The Hubble Space Telescope has made a groundbreaking discovery. Water has been found on a planet not much larger than Earth.
Although in recent months news about sensational astronomical discoveries has been dominated by the James Webb Space Telescope, the ancient Hubble telescope is by no means idle and continues to provide a wealth of fascinating data. It was with his help that scientists managed to discover it the smallest exoplanet so far whose atmosphere contains water vapor.
Water found on a planet 97 light-years away
Planet GJ 9827d is located in the distance 97 light years from us and orbits a red dwarf in the constellation Pisces. Its diameter is about twice that of Earth. This last factor is very important here because Until now, direct observations of the atmosphere of such small planets have not been possible. The new discovery is therefore a significant breakthrough in this context.

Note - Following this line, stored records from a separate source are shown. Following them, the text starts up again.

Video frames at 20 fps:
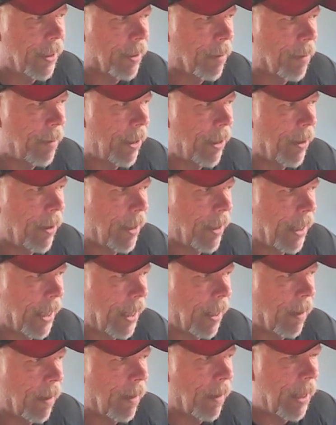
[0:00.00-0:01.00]
community
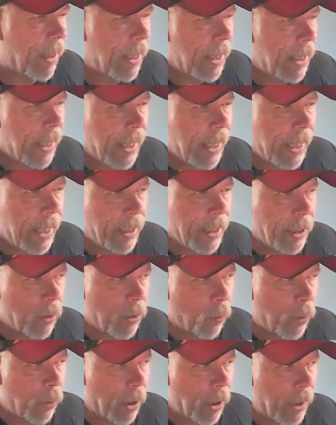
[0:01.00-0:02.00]
here. And
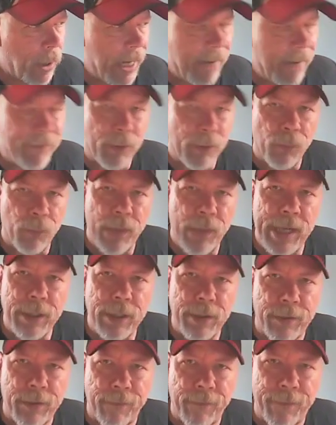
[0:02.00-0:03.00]
you will have to
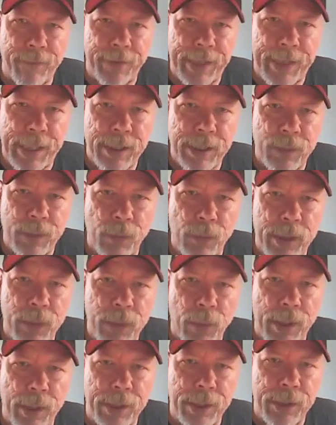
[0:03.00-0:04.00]
register for this. What
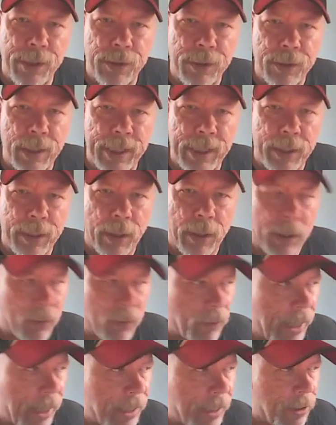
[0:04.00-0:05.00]
you want to do is click
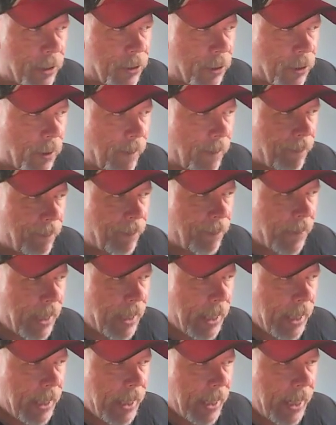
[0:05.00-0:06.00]
on Register,
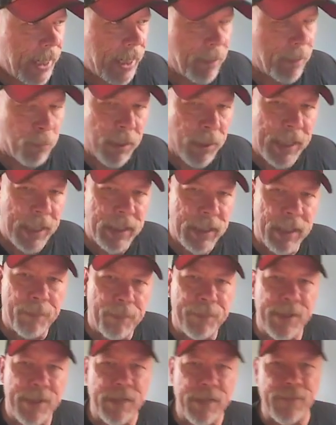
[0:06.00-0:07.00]
and it brings
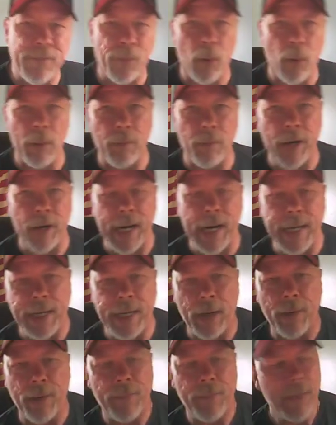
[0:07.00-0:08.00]
up this form right
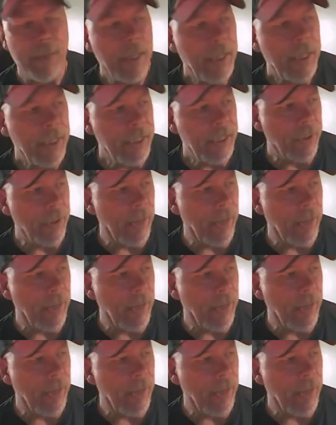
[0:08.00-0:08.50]
here. You'll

But it’s time to answer another question – can GJ 9827d be the second Earth we are looking for? Unfortunately, this seems unlikely. While there is little doubt that there is water in the planet’s atmosphere, the rest of the conditions there are especially so surface temperature exceeding 400 °C, it rather excludes any colonizing tendencies.
According to scientists, we are dealing here with a celestial body resembling either Neptune with a thick atmosphere full of water vapor, or Europa, a moon of Jupiter, with huge amounts of water accumulated just below the surface.
Still, the researchers’ latest discovery is an important milestone in the search for Earth-like planets. Thanks to their refined methodology, it will be possible to conduct a detailed analysis of subsequent objects, not only by the Hubble Space Telescope, but also by the James Webb Space Telescope, whose high resolution will allow for much more accurate observations. Either way, it promises to be a fascinating time for all astronomy enthusiasts.